Embora Istambul seja, atualmente, umas das cidades mais populosas do mundo — vivem dentro das suas fronteiras administrativas mais de 14 milhões de almas —, não é, em termos de área, das cidades mais extensas. Ainda assim, quando comparados com Lisboa e Porto, que ocupam respetivamente 100 e 41 quilómetros quadrados, os mais de 1500 quilómetros quadrados de Istambul impressionam qualquer português. E impressionam ainda mais se considerarmos que Istambul é das poucas cidades transcontinentais do mundo, já que um terço das suas 39 “freguesias” fica no continente asiático. Estar em Beyoğlu, na Europa, apanhar um ferry e chegar em 20 minutos a Kadıköy, na Ásia, é por isso uma das atividades turísticas mais recomendadas a qualquer visitante.
Kadıköy, uma das “freguesias” de Istambul, fica na costa norte do Mar de Mármara e alberga cerca de 500 mil habitantes.
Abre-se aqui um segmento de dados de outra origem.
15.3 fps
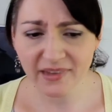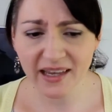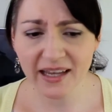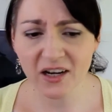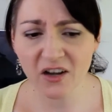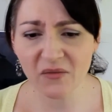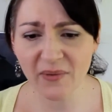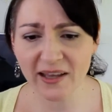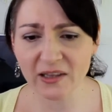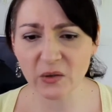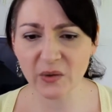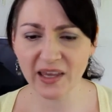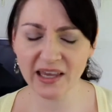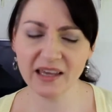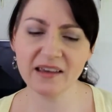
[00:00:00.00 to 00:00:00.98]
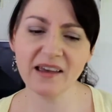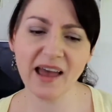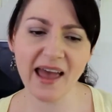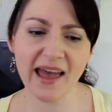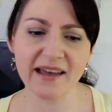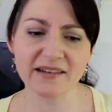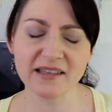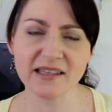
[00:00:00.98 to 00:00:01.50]
and I've been looking
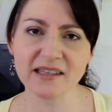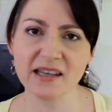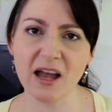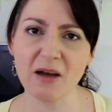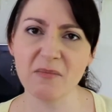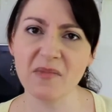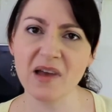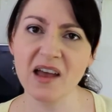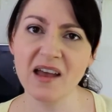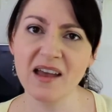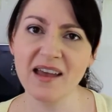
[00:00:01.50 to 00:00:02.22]
at some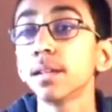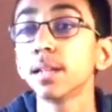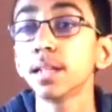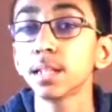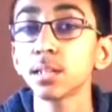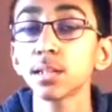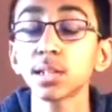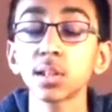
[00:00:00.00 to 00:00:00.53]

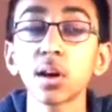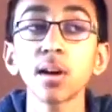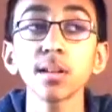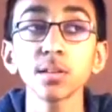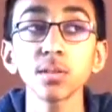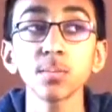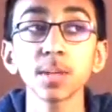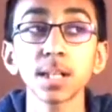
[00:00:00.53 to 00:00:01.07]
This is
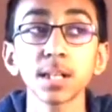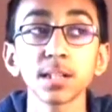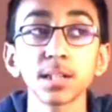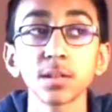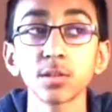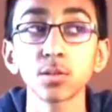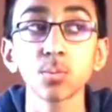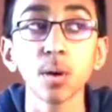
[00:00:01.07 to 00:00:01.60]
also because
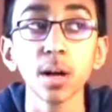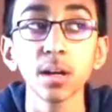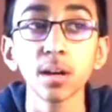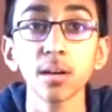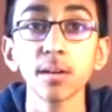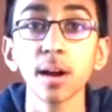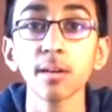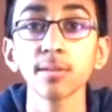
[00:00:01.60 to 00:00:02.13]
there's
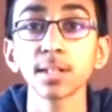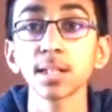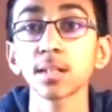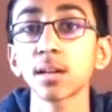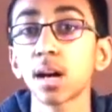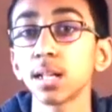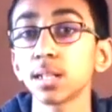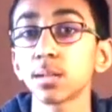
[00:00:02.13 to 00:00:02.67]
water around it
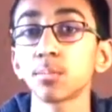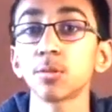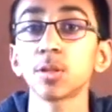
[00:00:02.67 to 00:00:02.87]
causing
Para além de uma importante zona residencial — alguns dos bairros junto à linha de água, aos extensos calçadões, e aos espaços verdes, como Moda e Fenerbahçe, são considerados os mais chiques —, Kadıköy é também um importantíssimo centro comercial, onde o comércio tradicional e os grandes shoppings coabitam. É aqui, por exemplo, que fica o maior mercado de rua da Turquia, onde podem ser comprados alimentos frescos, com destaque para o peixe, o marisco, os legumes, os vegetais, os frutos, os queijos e as azeitonas. Tudo o resto também se encontra nas largas avenidas, nas ruas mais estreitas ou nas extensas vias pedonais ladeadas por todo o tipo de lojas, restaurantes, bares, cafés, pastelarias e gelatarias. Nessas ruas os vendedores de balik ekmek (sandes de peixe grelhado), simit (uma espécie de bagel turco) e castanhas assadas ocupam, também, os seus lugares estratégicos e perfumam o ambiente com aromas que abrem o apetite, ainda que tenhamos o estômago cheio.
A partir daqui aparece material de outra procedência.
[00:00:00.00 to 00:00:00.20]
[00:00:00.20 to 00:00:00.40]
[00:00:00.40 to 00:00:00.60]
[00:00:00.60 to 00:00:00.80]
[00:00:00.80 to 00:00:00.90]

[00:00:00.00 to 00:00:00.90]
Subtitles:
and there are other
Pus os pés na Ásia num Sábado à tarde, depois de um delicioso e farto pequeno-almoço turco, comido já tarde em Karaköy. Enquanto a parte Europeia de Istambul parecia relutante em acordar e levantar-se da cama, encontrei a zona ribeirinha de Kadıköy a explodir de animação. Milhares de pessoas passeavam nas ruas, faziam compras, ocupavam esplanadas e sentavam-se nas rochas frente ao mar, desfrutando do sol que achei anormalmente forte e quente para os últimos dias do mês de Outubro. Fiz um pequeno périplo pelo comércio enquanto subi a Rua Moda, vinda do terminal dos ferries, e nessa caminhada, avistei a Büke sentada a ler na esplanada do Cafe Zoo.
“Sou Socióloga e Professora universitária. Ler faz parte da minha profissão”. Assim se apresentou Büke que, embora admita ler maioritariamente livros académicos, tinha optado por ler algo muito distinto naquele dia. “Comecei agora a ler este ‘Kuantum Teorisi Felsefe Ve Tanri’, que discute a relação entre Religião e Ciência na perspetiva da Teoria Quântica. Interesso-me pela Sociologia das Religiões e achei que o livro me permitirá olhar de outra forma para a Religião.”
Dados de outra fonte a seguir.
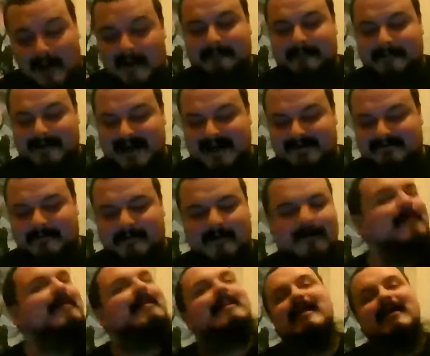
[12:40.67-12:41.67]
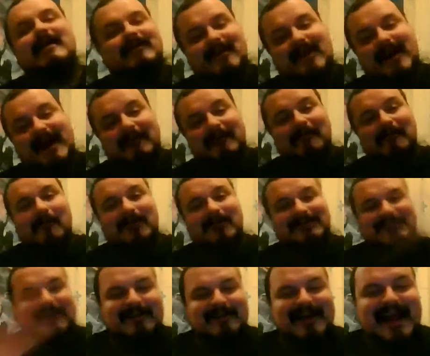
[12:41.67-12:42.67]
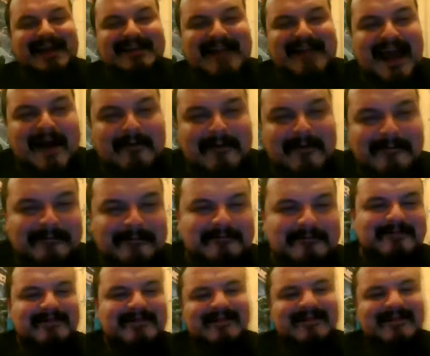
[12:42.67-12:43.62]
Unbelievable. Right, what's your next album?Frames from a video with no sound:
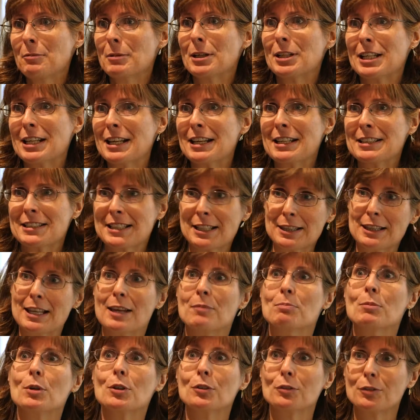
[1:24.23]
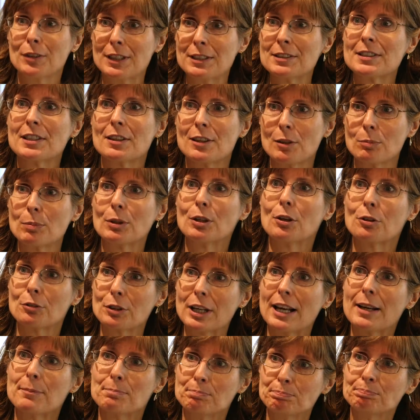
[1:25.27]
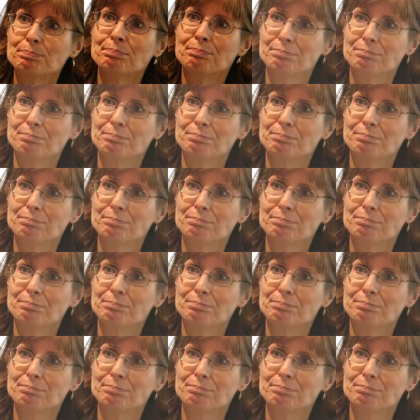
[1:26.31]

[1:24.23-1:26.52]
what it is and then move into the program.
Porque é praticante de Yoga, Büke explicou-me que gosta de livros de carácter espiritual e de desenvolvimento pessoal. Aliás, tinha terminado havia pouco tempo “Işığın Yolu” (algo como, “Passagem para a Luz”), um romance new age, escrito por Nilüfer Devecigil, uma autora turca. “O livro é sobre a relação do personagem principal com a sua família, é sobre a forma como as relações familiares afetam todas as relações de toda a nossa vida. Um livro simples, que cobre todos os assuntos.” E acrescentou, antes de me despedir dela: “Adoro o que faço, mas quando leio livros que não têm nada a ver com o trabalho, sinto-me livre.”
Sentindo-me livre, também, desci para as margens do Mar de Mármara onde me esperava outra leitora e um pôr do sol esplêndido que acompanharia o meu regresso, de ferry, à Europa.